From a distance, paragliders look like parachutes, though modern canopies are actually high-performance wings which fly rather than just drop through the air. Learning to fly usually involves gliding down from hilltops but with experience pilots can exploit various forms of lift, such as that produced by wind travelling up a slope or from thermals.
Paragliders can rise thousands of feet and be flown cross-country over huge distances, while their unique portability - they are carried in a big rucksack - means that climbing a mountain and flying from the top is a real option.
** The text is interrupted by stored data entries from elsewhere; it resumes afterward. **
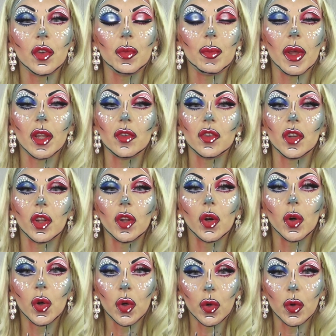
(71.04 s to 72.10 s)
to mention
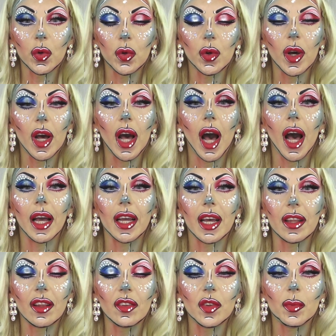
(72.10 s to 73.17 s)
who I
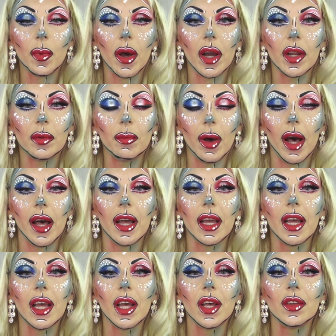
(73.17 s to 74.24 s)
got inspired by.
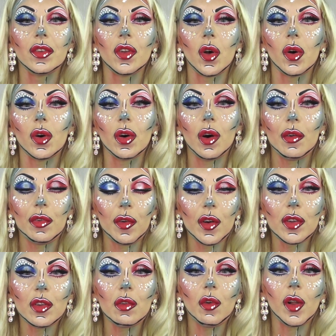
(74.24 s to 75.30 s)
So
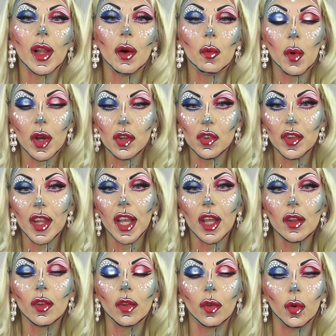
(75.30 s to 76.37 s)
first of all, I watched
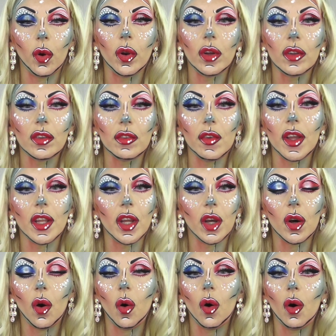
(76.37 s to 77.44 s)
NikkieTutorials
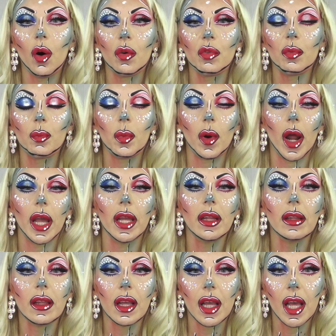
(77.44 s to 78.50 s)
video of
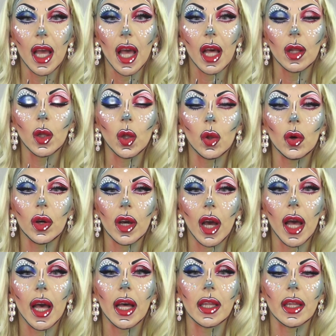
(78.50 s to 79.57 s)
Pride look,
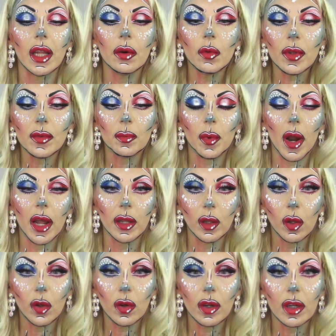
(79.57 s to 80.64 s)
and that was Pride
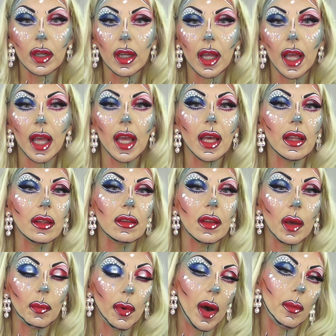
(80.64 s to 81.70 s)
look and
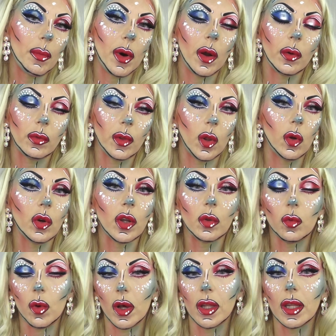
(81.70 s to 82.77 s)
pop art look
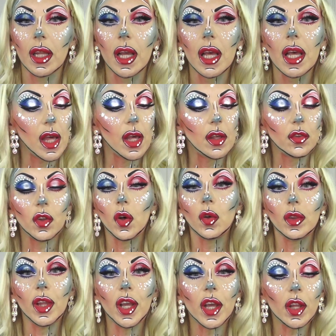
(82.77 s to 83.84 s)
in one. So
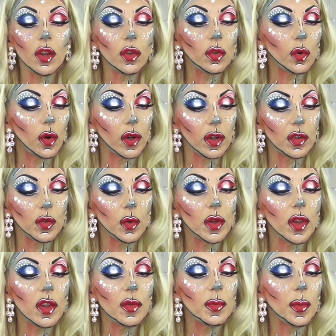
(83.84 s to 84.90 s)
NikkieTutorials was
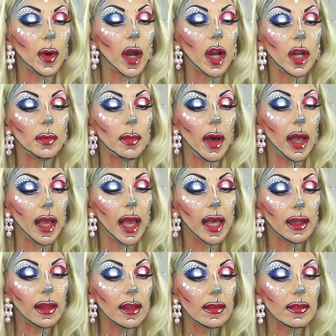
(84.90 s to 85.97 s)
inspired by
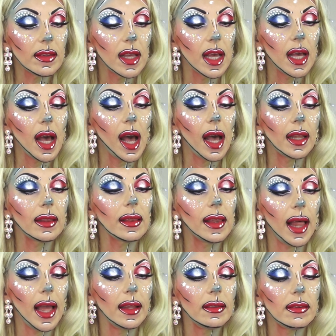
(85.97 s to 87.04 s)
Ellis
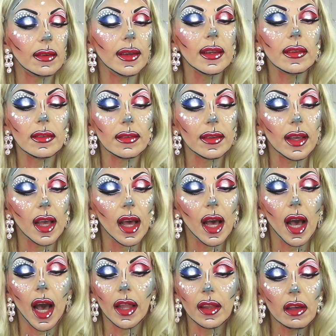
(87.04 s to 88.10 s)
Atlantis.
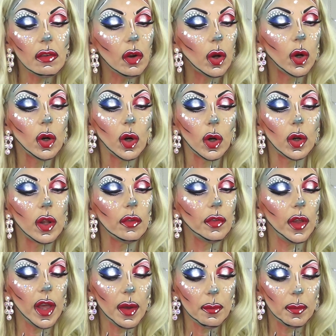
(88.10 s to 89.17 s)
I never heard of
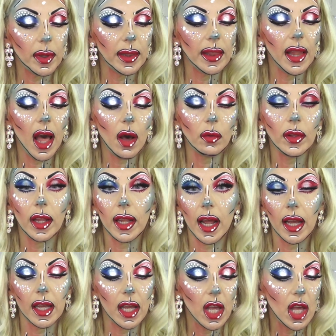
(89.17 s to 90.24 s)
him, but now that
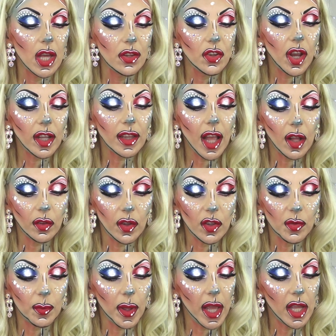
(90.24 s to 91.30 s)
I checked out
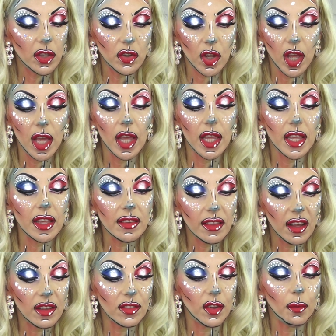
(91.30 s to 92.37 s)
his page, he's
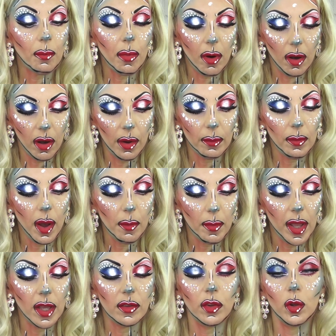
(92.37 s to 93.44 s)
got some bomb,
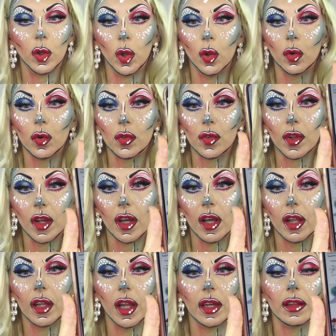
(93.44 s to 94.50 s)
amazing looks
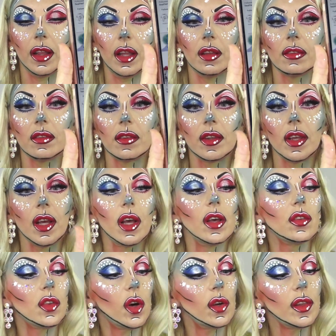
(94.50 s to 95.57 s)
like this.
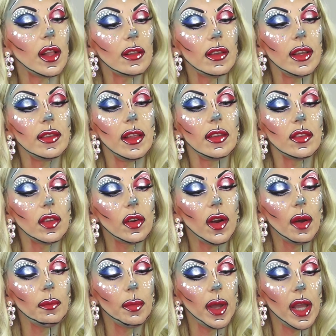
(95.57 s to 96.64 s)
So that's his
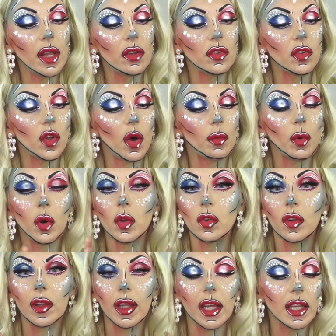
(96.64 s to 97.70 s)
Instagram page. So I'm going
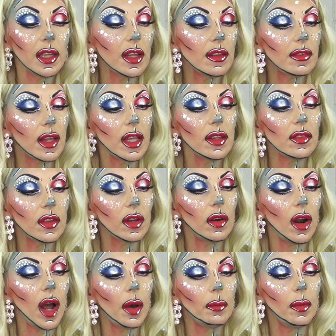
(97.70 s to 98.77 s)
to link this
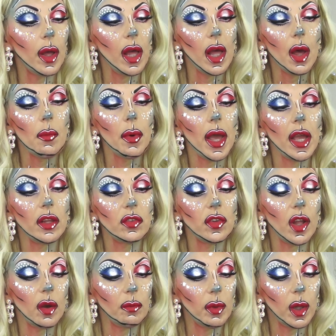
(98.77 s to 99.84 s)
Instagram page
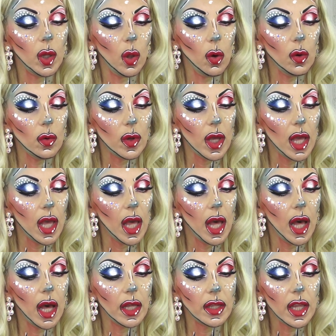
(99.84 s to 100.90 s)
down below.
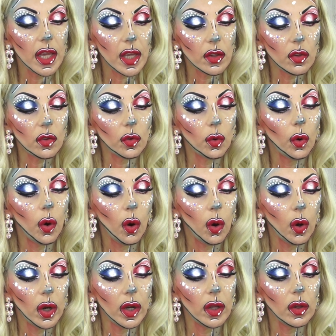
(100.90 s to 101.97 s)
Uh,
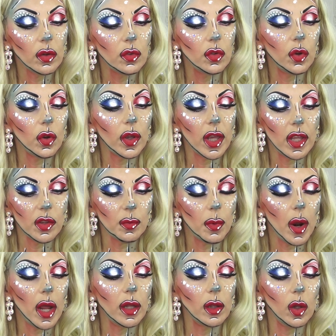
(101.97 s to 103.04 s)
NikkieTutorial took his
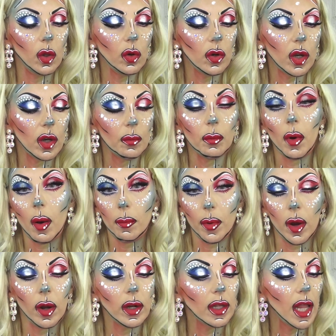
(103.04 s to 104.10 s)
Pride look, pop
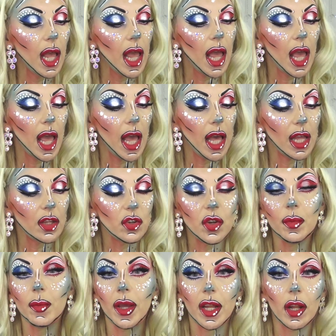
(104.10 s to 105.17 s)
art, and
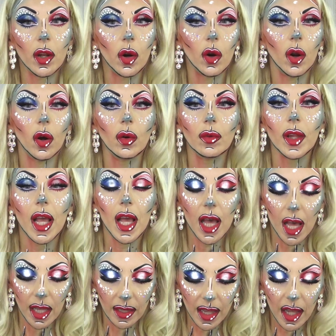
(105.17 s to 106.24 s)
she made it her own.
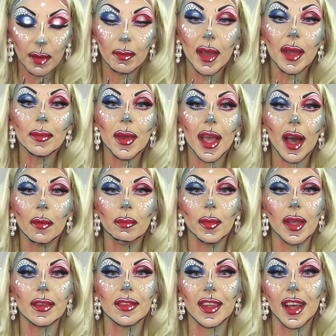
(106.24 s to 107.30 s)
Then Make Me Up
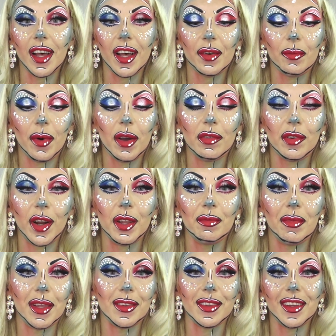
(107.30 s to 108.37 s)
Missa, my friend
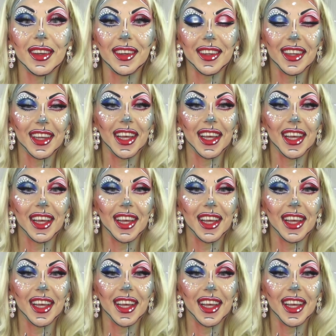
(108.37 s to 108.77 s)
Missa.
But such thoughts are a far cry from your very first moments of flight. You don't go insanely high in the air, though you are definitely aloft. It feels beautifully controlled - the paraglider is flying itself - and it doesn't seem to be travelling nearly as fast as it does from the ground, which is just as well. All the forces of the wind in the canopy, which are so evident as you struggle to run and take off, keep you aloft with gentle, supportive power.
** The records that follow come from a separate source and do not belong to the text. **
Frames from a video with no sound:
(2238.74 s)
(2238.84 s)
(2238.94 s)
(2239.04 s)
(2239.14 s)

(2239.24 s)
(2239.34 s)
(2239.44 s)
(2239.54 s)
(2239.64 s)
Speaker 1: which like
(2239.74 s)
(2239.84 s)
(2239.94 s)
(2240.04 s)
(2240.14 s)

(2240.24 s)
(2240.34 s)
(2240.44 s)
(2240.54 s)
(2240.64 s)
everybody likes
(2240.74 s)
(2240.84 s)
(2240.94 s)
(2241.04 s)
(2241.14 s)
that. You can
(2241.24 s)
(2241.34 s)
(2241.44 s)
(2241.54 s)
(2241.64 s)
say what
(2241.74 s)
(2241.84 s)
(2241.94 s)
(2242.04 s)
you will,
The view of the fields gliding beneath your feet is intense, more colourful and real than from the ground. Vertigo is not an issue. For the moment at least, this really is effortless flight.
Some way off, Andy is still screaming at you ("Right, right, right") but you're well beyond his reach at this point, flying free from instruction, if not quite as free as a bird. Even the barbed-wire fence (if you don't look at it, you won't hit it, apparently) looks insignificant, from the corner of your eye. When it finally comes to dropping back down to earth, pulling the control lines at the last moment seems instinctive, making the landing as smooth as the flight, as long as you keep facing into the wind to minimise ground speed. Touchdown is a mixture of relief and feelings of, "Do it again - as soon as possible". From now on, there is only one way to go: up.
Fact File
THE BRITISH Hang-gliding and Paragliding Association (0116-261 1322) provides details of paragliding schools all over the country. It doesn't take long to learn the basics, though fickle British weather slows progress. Schools with easy access to sites suitable for various wind conditions are a good bet; Green Dragons (01883 652666) on the north Downs is one of the closest to London. Learning to fly in the Alps, Spain and Portugal is a good option thanks to normally stable weather conditions. However, you will need to follow up a foreign course with UK certification in order to be able to fly back at home.
Like hang-gliding, the sport of paragliding developed a reputation for accidents, in part owing to its rapid and experimental development. Things have improved, so that well taught pilots flying the right kind of wings enjoy relative safety.
A great deal still depends on cautious judgement of weather conditions, as paragliding remains a very basic form of flying, regardless of technological developments.